- Task details -
Pictures aside, copy every record word for word.

- Items from a dataset -
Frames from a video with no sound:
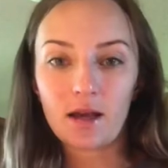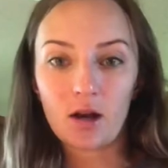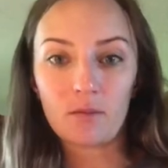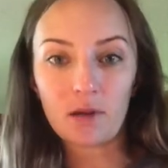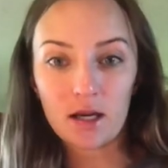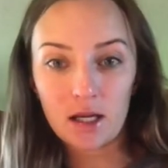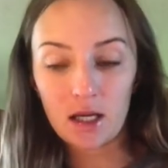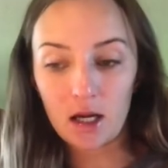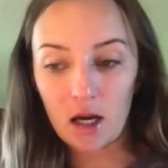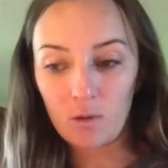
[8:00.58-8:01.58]
on Monday,
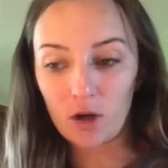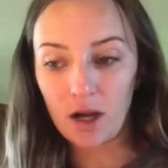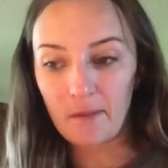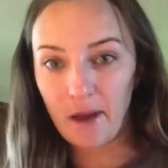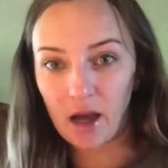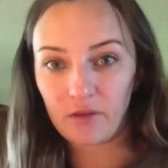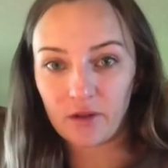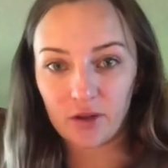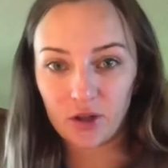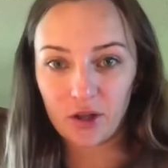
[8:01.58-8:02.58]
we'll come back for
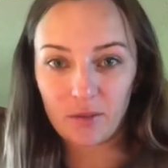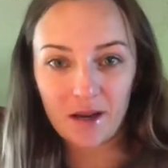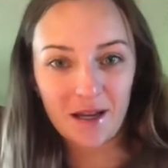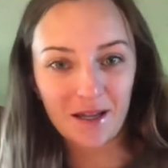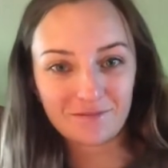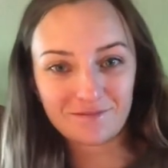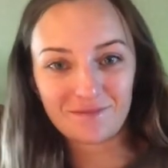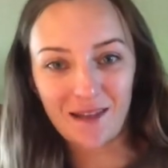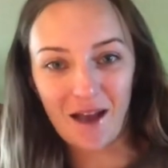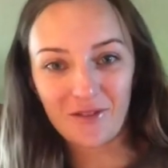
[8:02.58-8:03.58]
Learn It Monday.
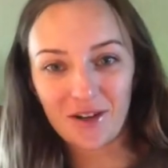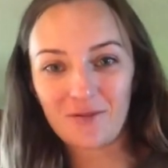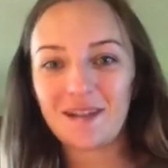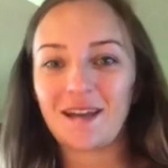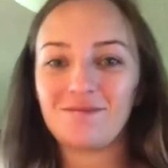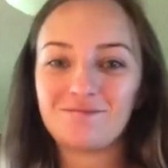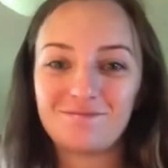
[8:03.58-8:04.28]
Have a good weekend.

- The completed task -
Frames from a video with no sound:
[8:00.58-8:01.58]
on Monday,
[8:01.58-8:02.58]
we'll come back for
[8:02.58-8:03.58]
Learn It Monday.
[8:03.58-8:04.28]
Have a good weekend.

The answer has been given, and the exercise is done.